● Task requirements
Beginning with the line that holds "[00:05:55.15 to 00:05:56.15]" and ending with the last line, please repeat the entries exactly and omit the pictures.

● Supplied material
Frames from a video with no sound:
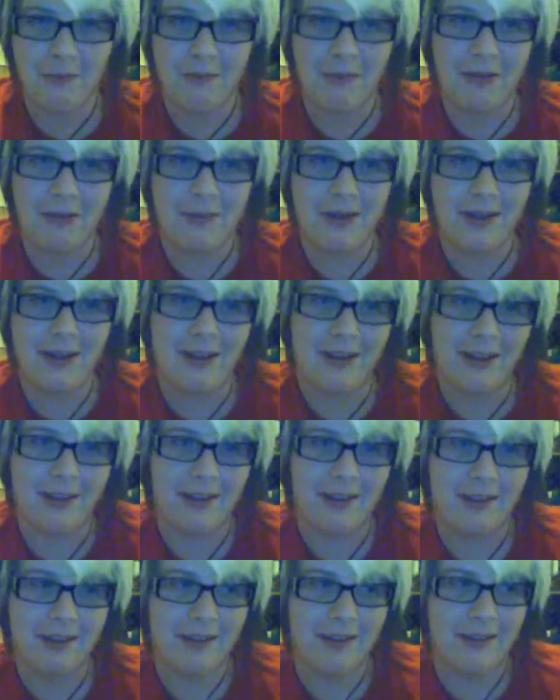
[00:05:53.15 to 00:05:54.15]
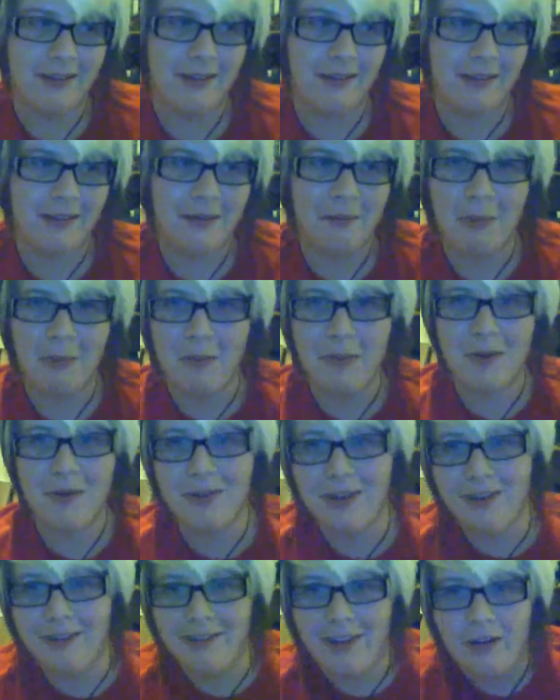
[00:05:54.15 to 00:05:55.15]
maybe maybe
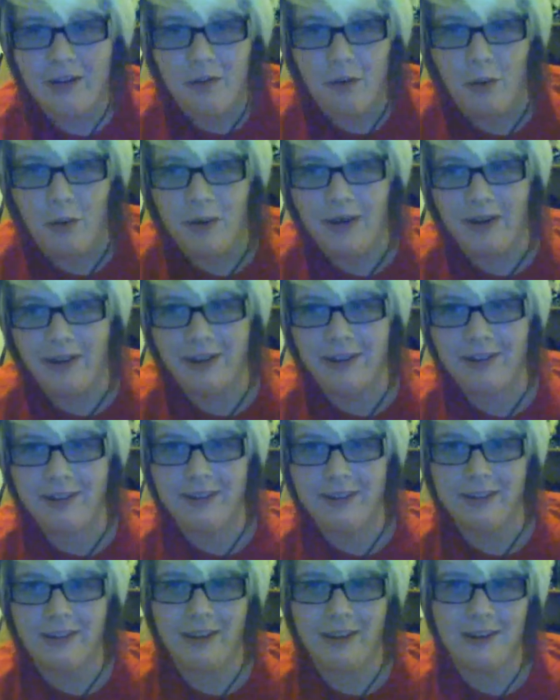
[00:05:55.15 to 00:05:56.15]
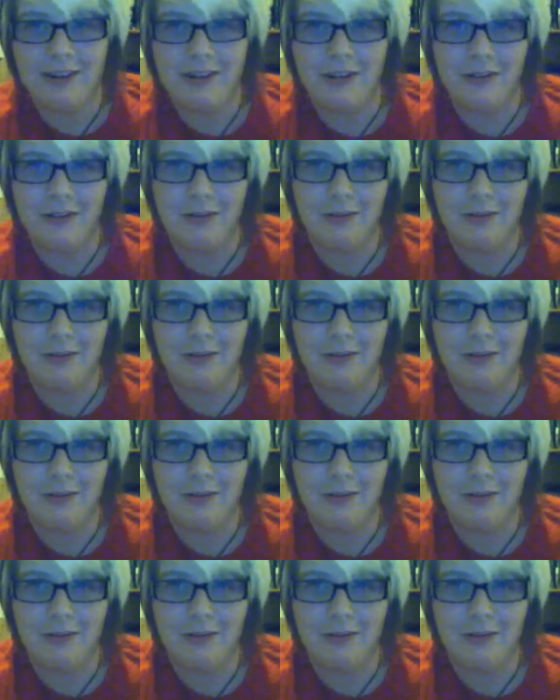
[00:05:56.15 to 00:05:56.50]
you didn't ride four wheelers, instead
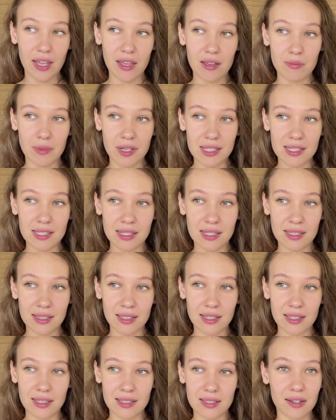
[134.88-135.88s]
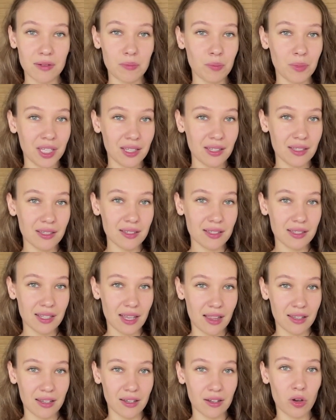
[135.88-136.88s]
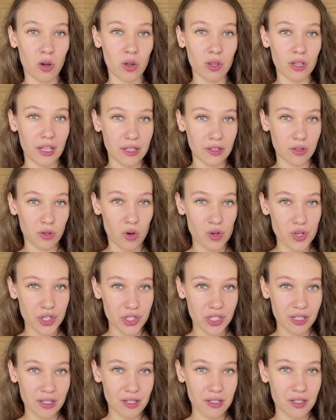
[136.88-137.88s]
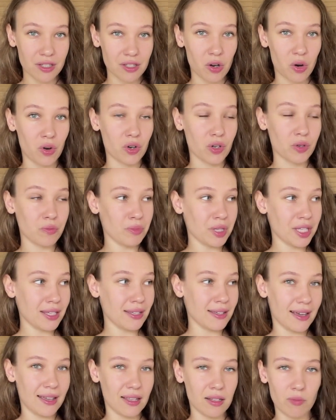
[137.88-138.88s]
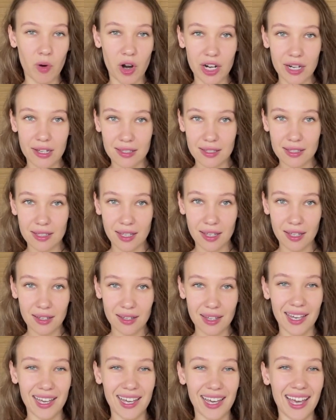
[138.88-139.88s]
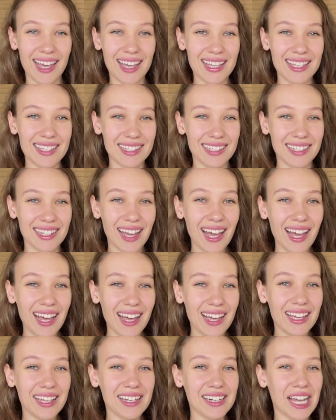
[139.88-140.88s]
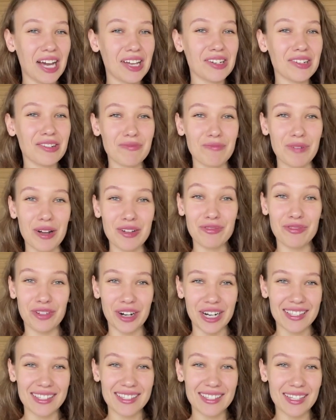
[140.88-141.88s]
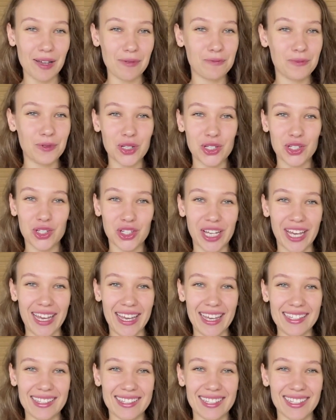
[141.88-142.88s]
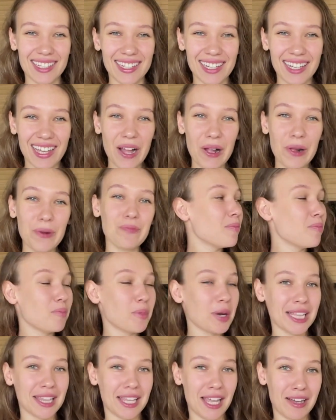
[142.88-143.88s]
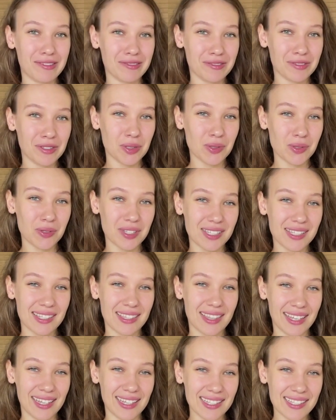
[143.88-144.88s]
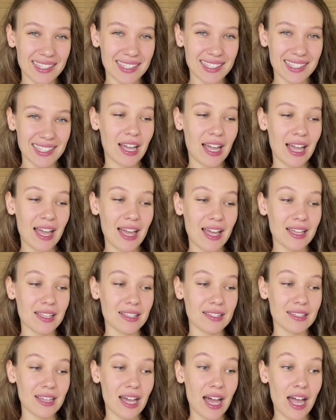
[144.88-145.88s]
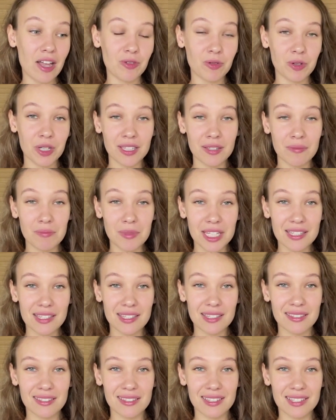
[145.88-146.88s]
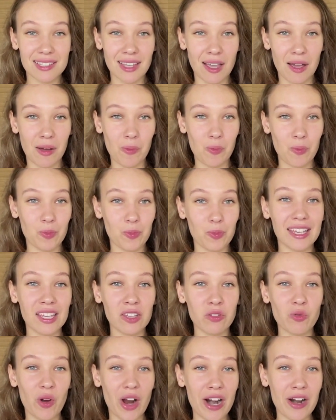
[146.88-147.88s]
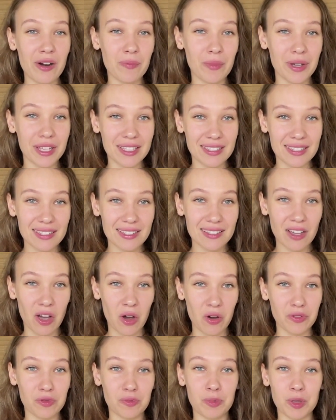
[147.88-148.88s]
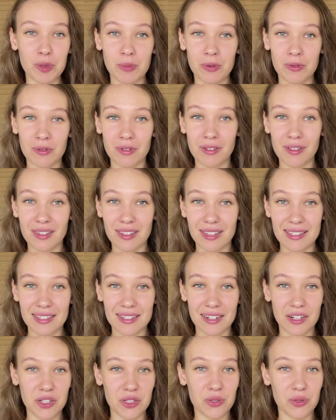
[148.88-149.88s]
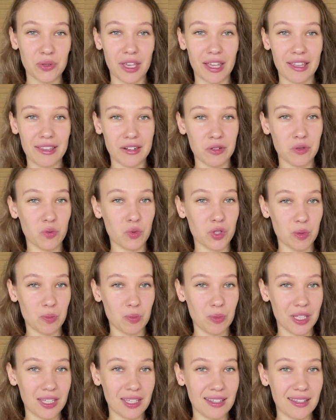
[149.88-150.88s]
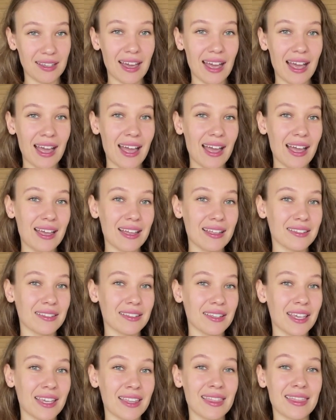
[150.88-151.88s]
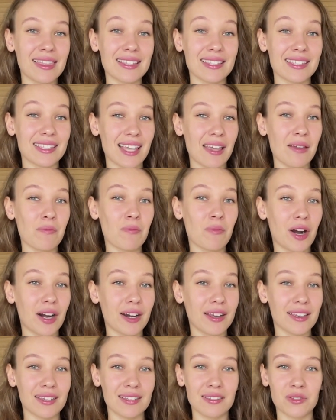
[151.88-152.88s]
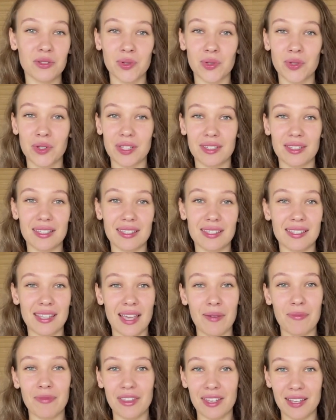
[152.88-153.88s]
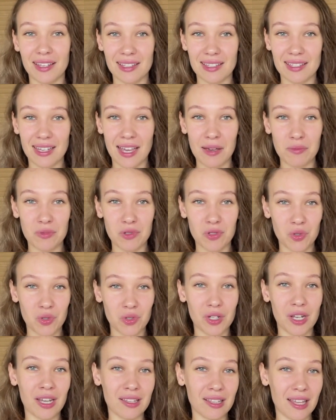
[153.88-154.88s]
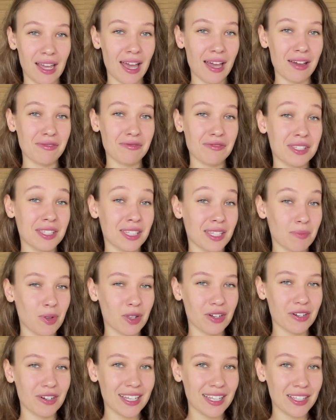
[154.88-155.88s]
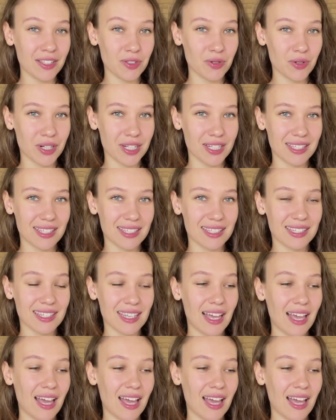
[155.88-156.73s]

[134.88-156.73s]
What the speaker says: Basically, it's me selling online courses or me in marketing, and none of my friends appreciate my love to these things. And I really missed some environment of people that are together with me and in the same market doing the same thing that I'm doing and have similar interests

● Result for this exercise
[00:05:55.15 to 00:05:56.15]
[00:05:56.15 to 00:05:56.50]
you didn't ride four wheelers, instead
[134.88-135.88s]
[135.88-136.88s]
[136.88-137.88s]
[137.88-138.88s]
[138.88-139.88s]
[139.88-140.88s]
[140.88-141.88s]
[141.88-142.88s]
[142.88-143.88s]
[143.88-144.88s]
[144.88-145.88s]
[145.88-146.88s]
[146.88-147.88s]
[147.88-148.88s]
[148.88-149.88s]
[149.88-150.88s]
[150.88-151.88s]
[151.88-152.88s]
[152.88-153.88s]
[153.88-154.88s]
[154.88-155.88s]
[155.88-156.73s]

[134.88-156.73s]
What the speaker says: Basically, it's me selling online courses or me in marketing, and none of my friends appreciate my love to these things. And I really missed some environment of people that are together with me and in the same market doing the same thing that I'm doing and have similar interests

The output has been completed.